I blame my depression/anxiety on top of current events, but lately I’ve had the urge to reread something-punk dystopian hellscapes. The Windup Girl, specifically.


When I first picked up the novel years ago, it took me some determination to get through the (what I thought was at the time) dense writing. I did not have much trouble, this time. It probably helped that I was familiar with the book.


(There’s going to be spoilers ahead.)



This would be the part where I would draw parallels to the present-day COVID-ravaged landscape and look, I’m in the United States; compared to literally everywhere else in the world we’re not doing so hot. While in the book there was a potential new pandemic brewing in some factory, but that was quickly overshadowed by several things: riots between two political factions, white corporate neo-colonizing, man-made pandemics that kill human and crop alike, irresponsible scientists, and invisible cats. And Emiko.


You know, the girl in the title.


She’s the one I remembered the most.
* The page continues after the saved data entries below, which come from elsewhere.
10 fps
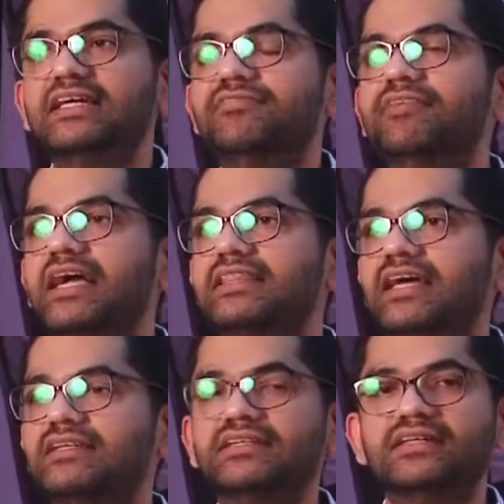the fact
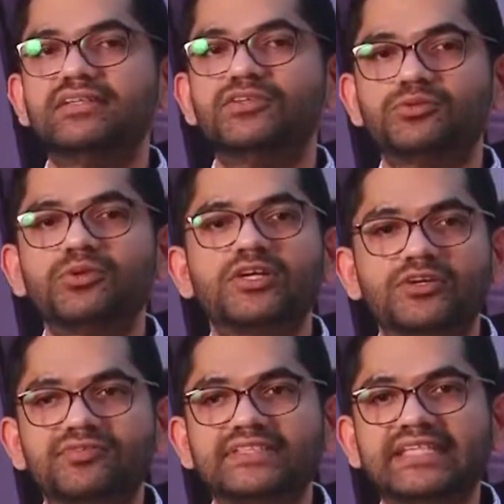that the ruler
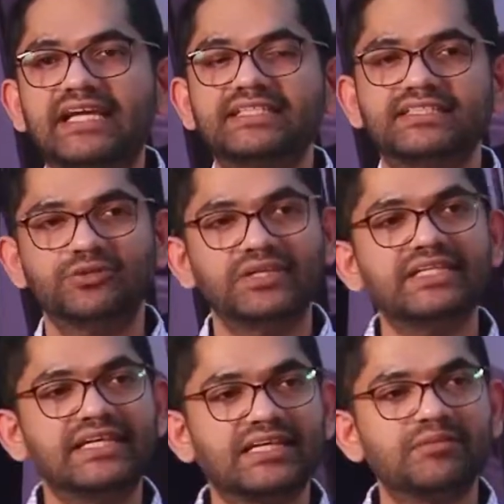of a state is the
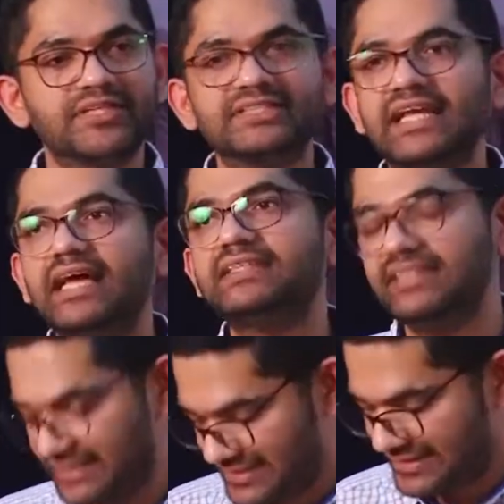only legal
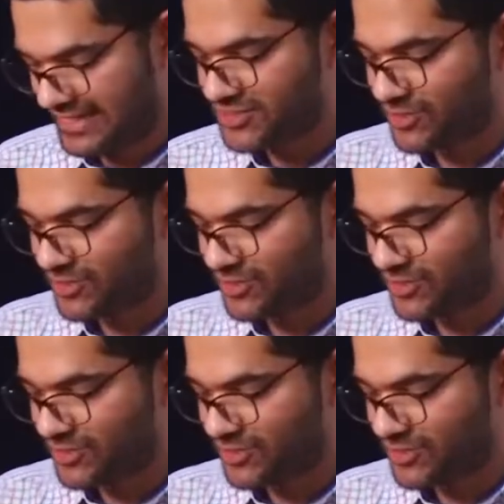personality in the state.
An android/artificial human/neo-person abandoned in a climate that did not favor her, picked up by a pimp, and abused nightly because they think she’s a synthetic human-shaped toy with no soul, no rights, and no will of her own because she was born from a test tube. The poor girl went through so much and when she finally snapped, I remember cheering her on as she snatched the throats out of her abusers. Literally.


But what I forgot was how she achieved the strength and speed to do it. She always had it, but she needed the thought processes to get there. To break out of her conditioning to habitually shrink herself and serve others, that obedience instilled in her since childhood by her sensei. An expositional conversation revealed that “it would take an extraordinary stimulus to do so.”


Imagine being seen as Less Than and strung along with false hope for years- with the threat of being unceremoniously killed should she ever slip up.


That would qualify as an Extraordinary Stimulus, wouldn’t it?


What would you have done, if you were her? If you have ever been Othered, treated as Less Than, constantly fed lies to maintain compliance, told to obey (or get unceremoniously killed), kept at the bottom… hell, even if you were blessed with an existence lacking such, if you had any empathy at all you may understand Emiko at that point.


Rereading that chapter was difficult. But when she reached her epiphany and reacted in the most human way I know, I cheered for her again. Who doesn’t daydream of inflicting retribution on those that wronged you? And just how often do you witness terrible people receiving exactly what they fucking deserve?


And for the finishing move, she’s the one with the Happy Ending where others were haunted, dead, or fate simply unknown: not only did she live, but she thrived in that drowned city.


The plagues and calorie wars didn’t mean as much to me as Emiko did.